→ **What you are asked to do**
Every entry below should be printed exactly, without its images.

→ **Available data**
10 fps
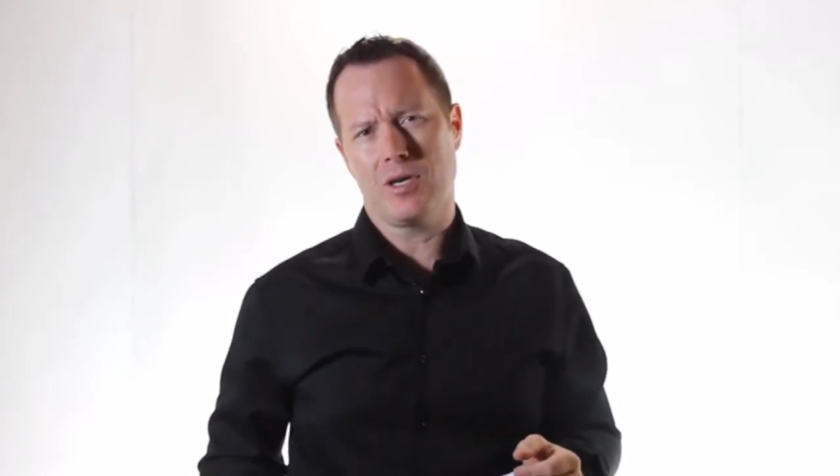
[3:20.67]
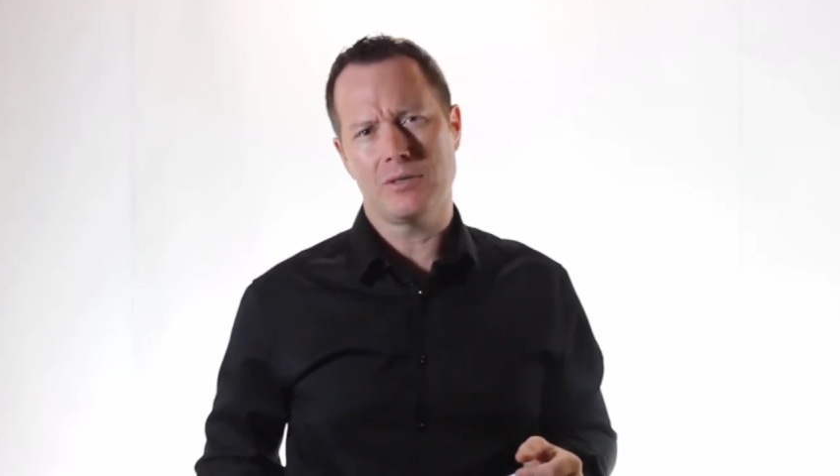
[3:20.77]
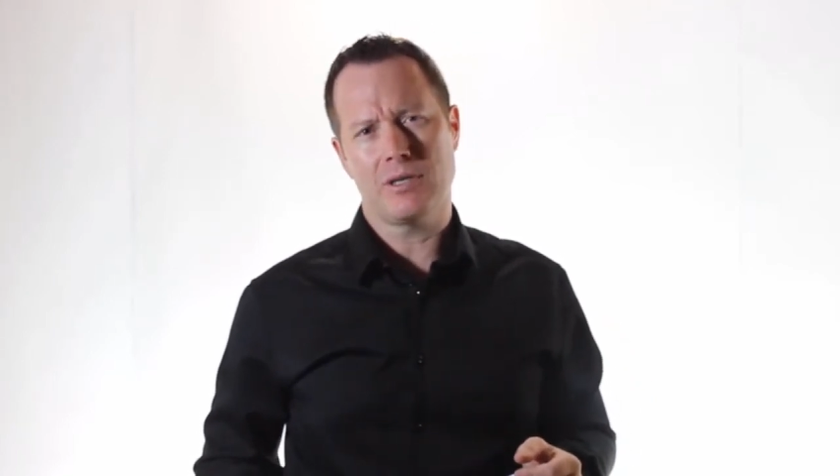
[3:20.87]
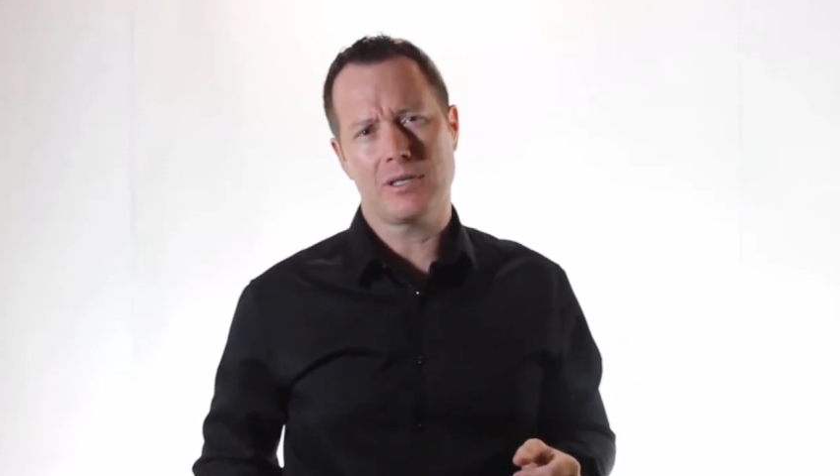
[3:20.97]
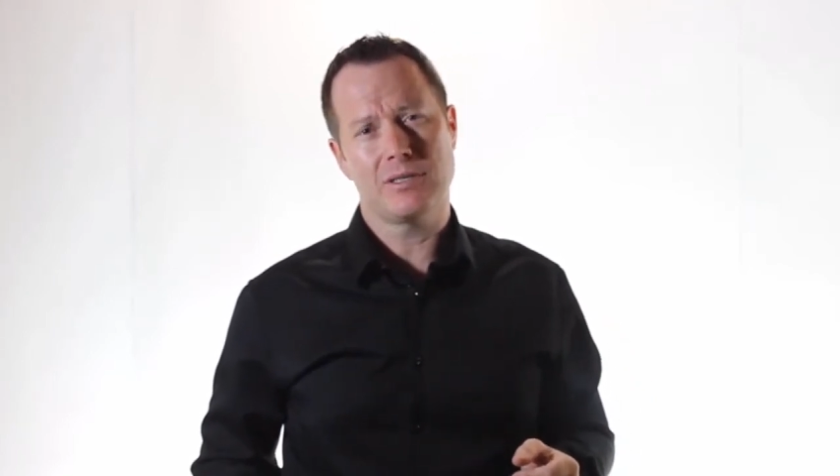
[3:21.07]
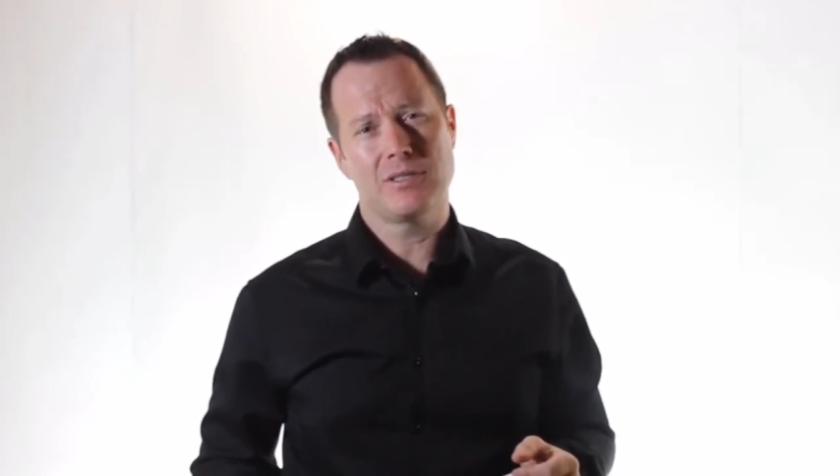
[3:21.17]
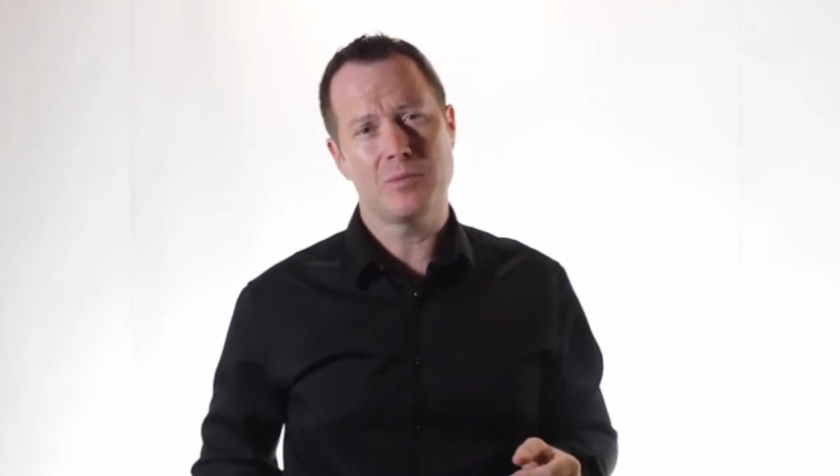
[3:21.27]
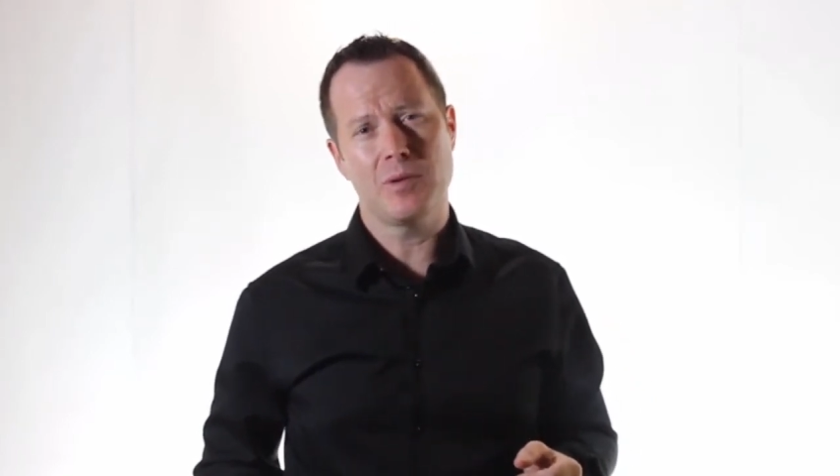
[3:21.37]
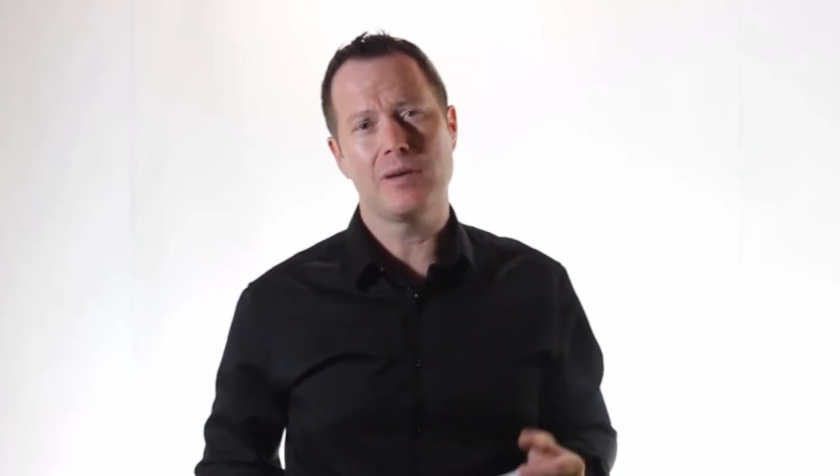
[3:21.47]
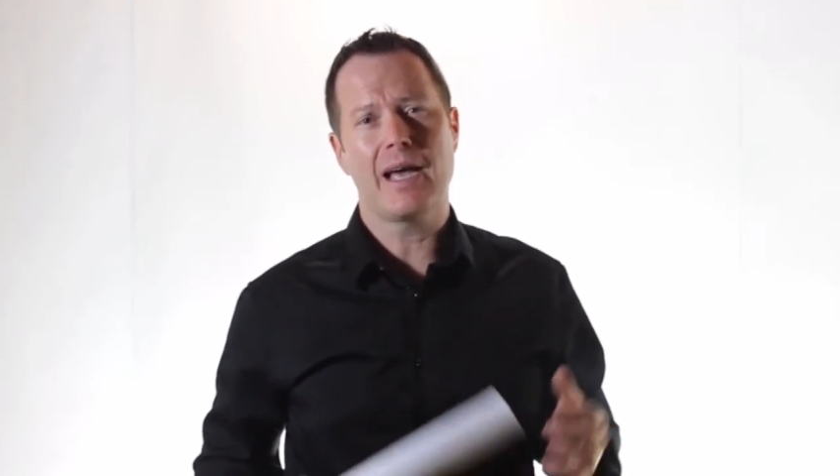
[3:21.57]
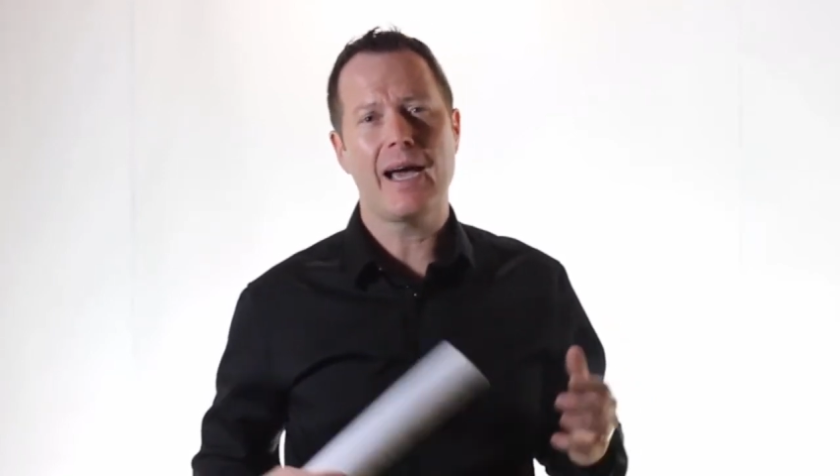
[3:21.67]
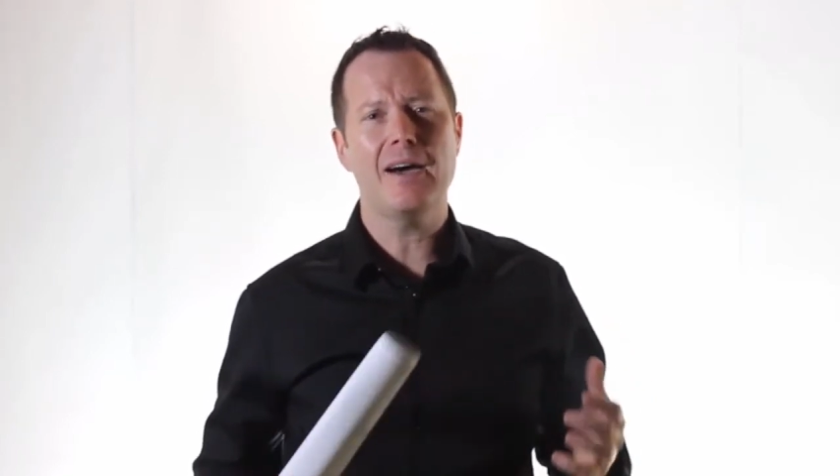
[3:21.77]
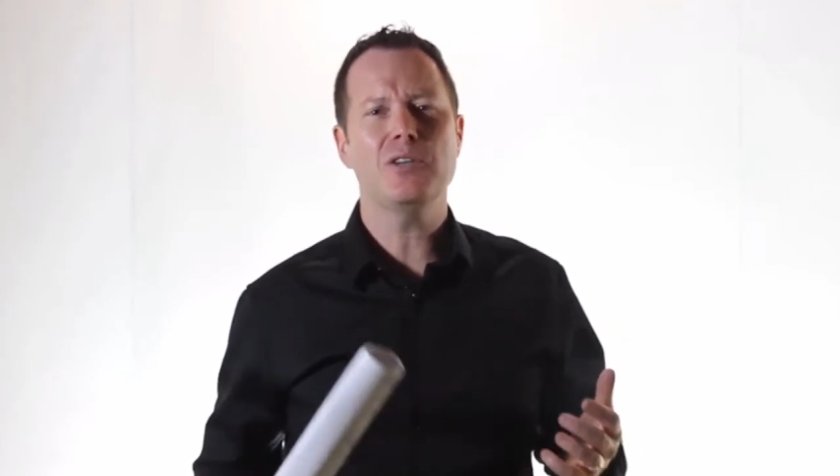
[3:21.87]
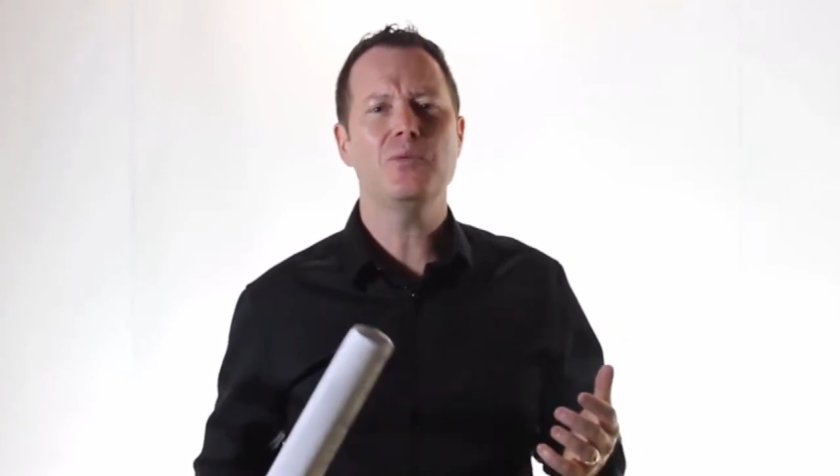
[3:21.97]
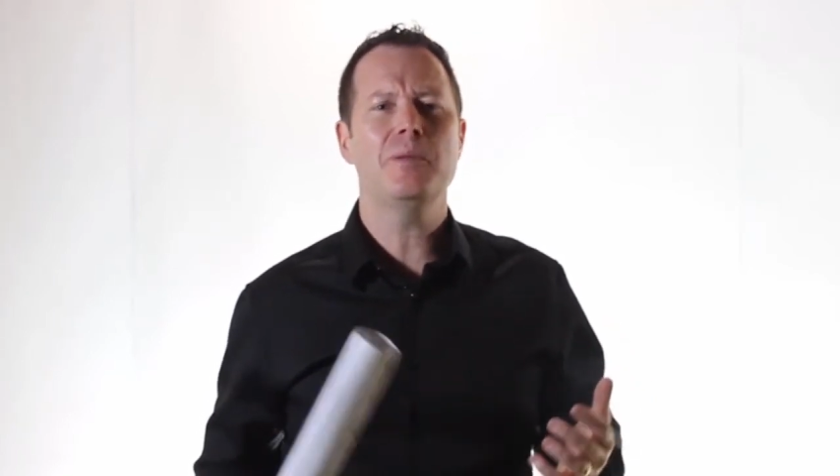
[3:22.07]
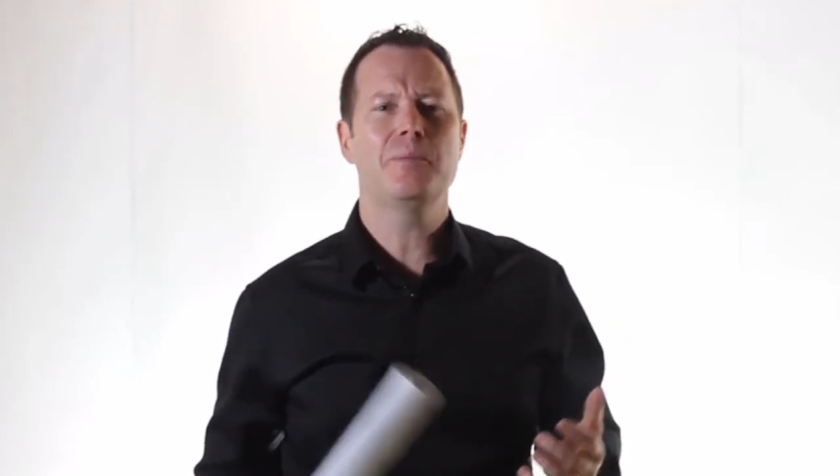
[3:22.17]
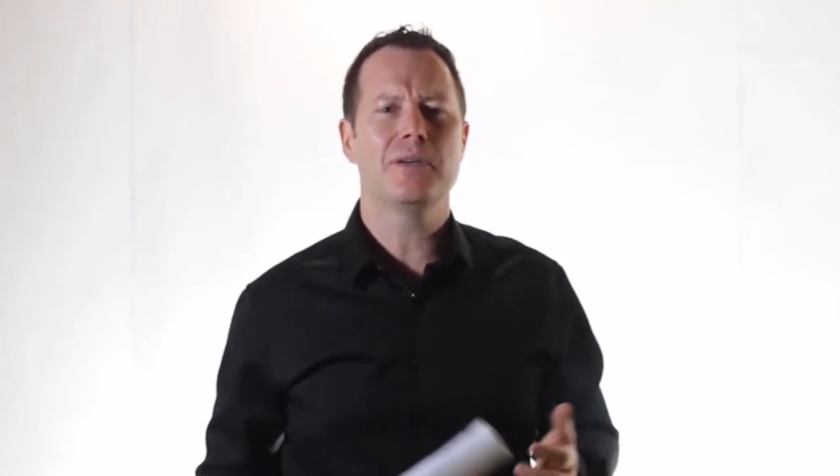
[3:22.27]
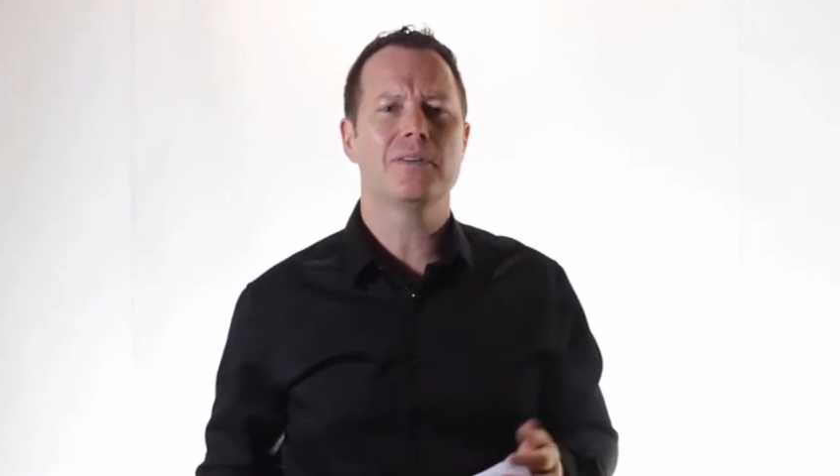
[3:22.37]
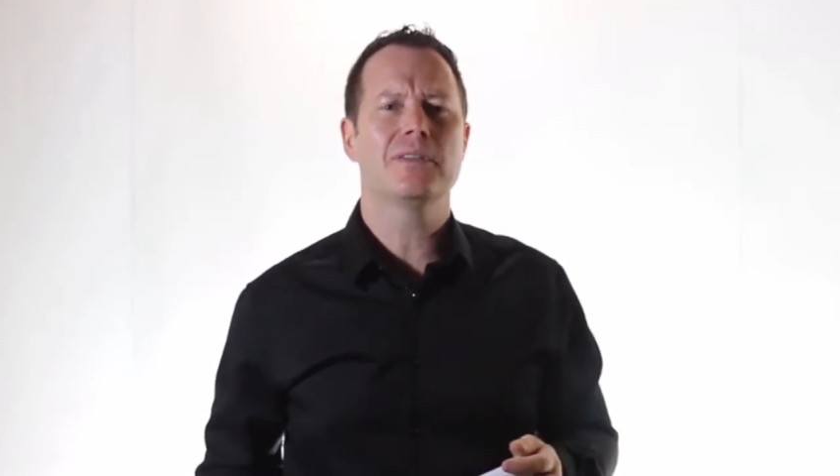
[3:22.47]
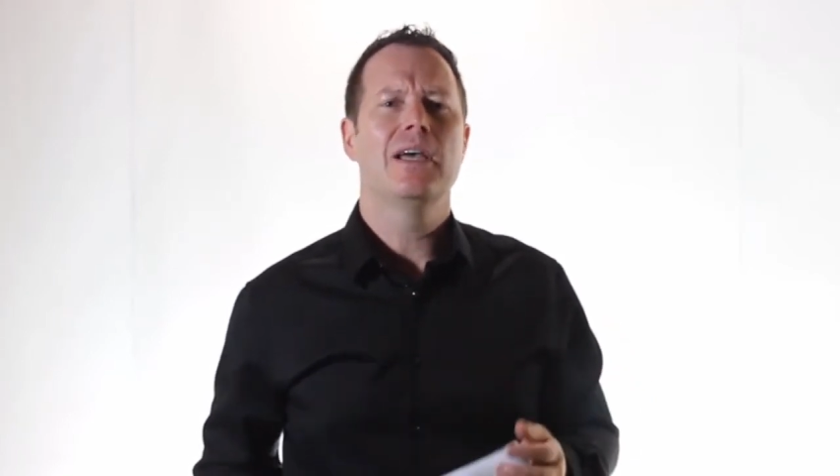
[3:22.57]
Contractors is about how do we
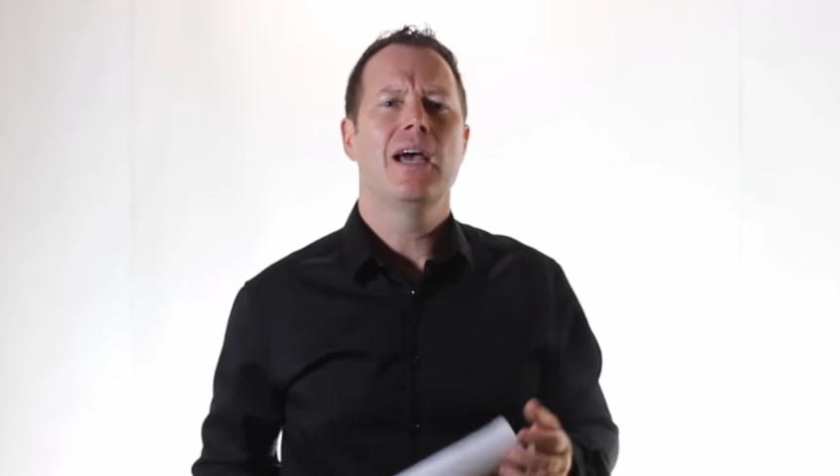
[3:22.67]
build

→ **Task answer**
10 fps
[3:20.67]
[3:20.77]
[3:20.87]
[3:20.97]
[3:21.07]
[3:21.17]
[3:21.27]
[3:21.37]
[3:21.47]
[3:21.57]
[3:21.67]
[3:21.77]
[3:21.87]
[3:21.97]
[3:22.07]
[3:22.17]
[3:22.27]
[3:22.37]
[3:22.47]
[3:22.57]
Contractors is about how do we
[3:22.67]
build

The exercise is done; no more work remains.